China Observations – playgrounds

Someone asked me “What country has the most shopping?”. Which is a silly question to ask me….. But! I now have the answer:


And it’s a place to hang out! It was probably the ORIGINAL PLACE to hang out- before we had films like “Mall Rats” and stuff.

Anyway- why is it so popular in China? Because that’s where the children’s playgrounds are!


We visited a new shopping mall today. There are now three that are close to our Shanghai apartment and a fourth is being constructed. Each one has an abundance of clothing and shoe stores (that seem pretty much the same). What, then, would make you choose one over another?



Well, if you are a parent (or a grandparent) with a child between the ages of 2 and 6, the choice could be easy. You’d visit the mall that your child prefers!



Each mall has an entire floor dedicated to small children. An entire floor! But if you think about it – it makes perfect sense. The only thing more precious in China than potable water is … space! Parks are rare. Parking (when possible) happens underground. Land is used for high rise apartment complexes like the one we live in (which is in building 5 of 8). And unless you are very wealthy, each apartment is fairly small. Where can little ones go to run amok and stretch and have fun? The malls offer a solution to the problem.



And each mall has different toys for them to play with. We’ve seen sandboxes and buckets and shovels encouraging future architects to build castles. Some have two foot high tubs that are filled with poor unsuspecting goldfish (soon to be scooped up and transferred to smaller containers). We’ve even seen a woman teaching children how to put icing on a cake they had just made. (One toddler was much more interested in licking the spoon than dolling it out!)



And then there are the rides! There are the usual merry go rounds, see-saws, swings. But there are also climbing walls and obstacle courses — complete with harnessing. Everything you can imagine (and then some!). Sliding, crawling, climbing, swinging, flying.



These are (without a doubt) the happiest places in all of China. They are also some of the loudest! Squeals of delight are non-stop. Parents (or grandparents) sit next to their toddler or in an area nearby, designed for larger people. They watch, proudly, grinning from ear to ear.



And this new mall has out done itself! Today we witnessed TRANSFORMER characters that the kids could sit in and operate, dictating which direction (they both) would go in and at what speed. There were rides built for two that looked like a porch swing on wheels. There were rides that looked like an enormous tea cup on wheels and could spin. There were four huge trampolines (with harnessing) and three foot tall people were bouncing many feet in the air. There was a huge pool filled with a foot of water and two plastic bubbles (that you and your child could sit inside of) as you attempted to make it spin like a gerbil’s exercise wheel. There was a blow up ride that invited the children to climb the steep plastic incline and then slide down again. Finally, there was a small train – for those slightly less adventurous.

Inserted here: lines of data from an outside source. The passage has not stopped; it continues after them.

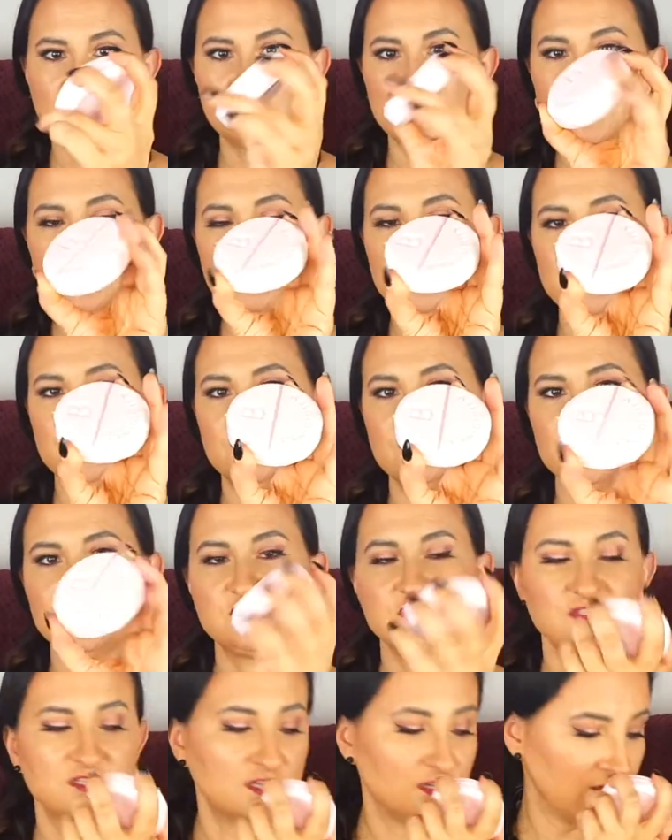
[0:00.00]
actually
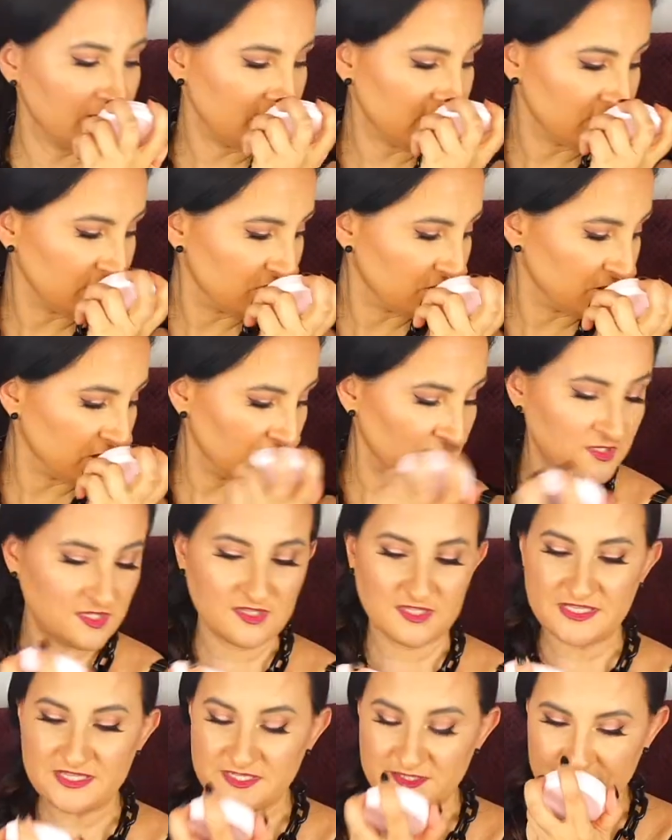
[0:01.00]
tell by just by looking
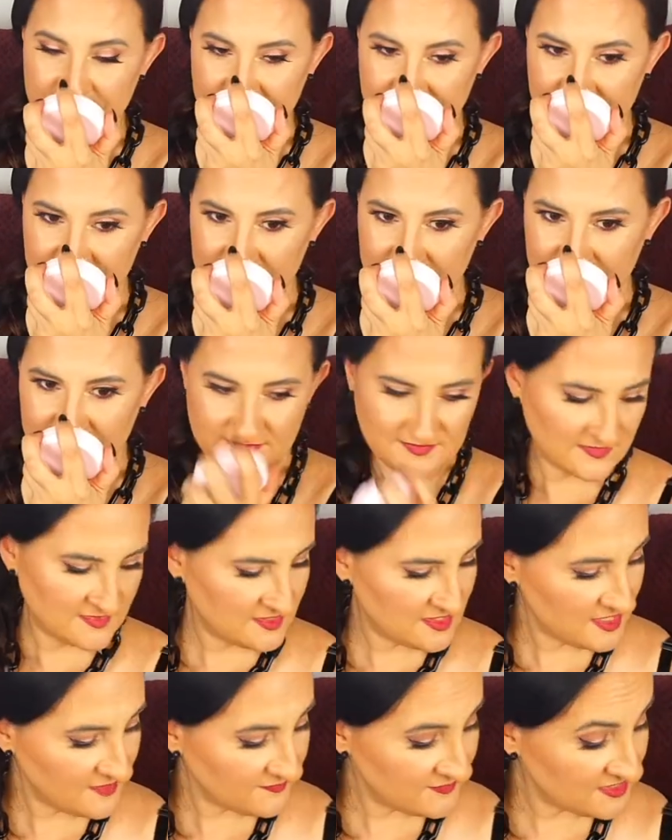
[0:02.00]
at it. Yeah, it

If you are between two and six years old – life doesn’t get any better than this! They are, absolutely, some of the most pampered and well cared for people on the planet.


In a few short years their lives will change — forever. They will start school and they will be expected to study, memorize, and cram morning, noon, and night. They will have eight classes a day and each teacher will assign them an hour’s worth of homework in each subject. You don’t have to be a math genius to know that that is an impossible request. Twice a day they will do “eye exercises” which are designed to help them relax their weary eyes. And every two months they will be tested in each subject, evaluating their progress. There are strict parental consequences for poor marks.



I wish they could stay small. I wish they could remain innocent, happy, and carefree. At least they are enjoying themselves … now.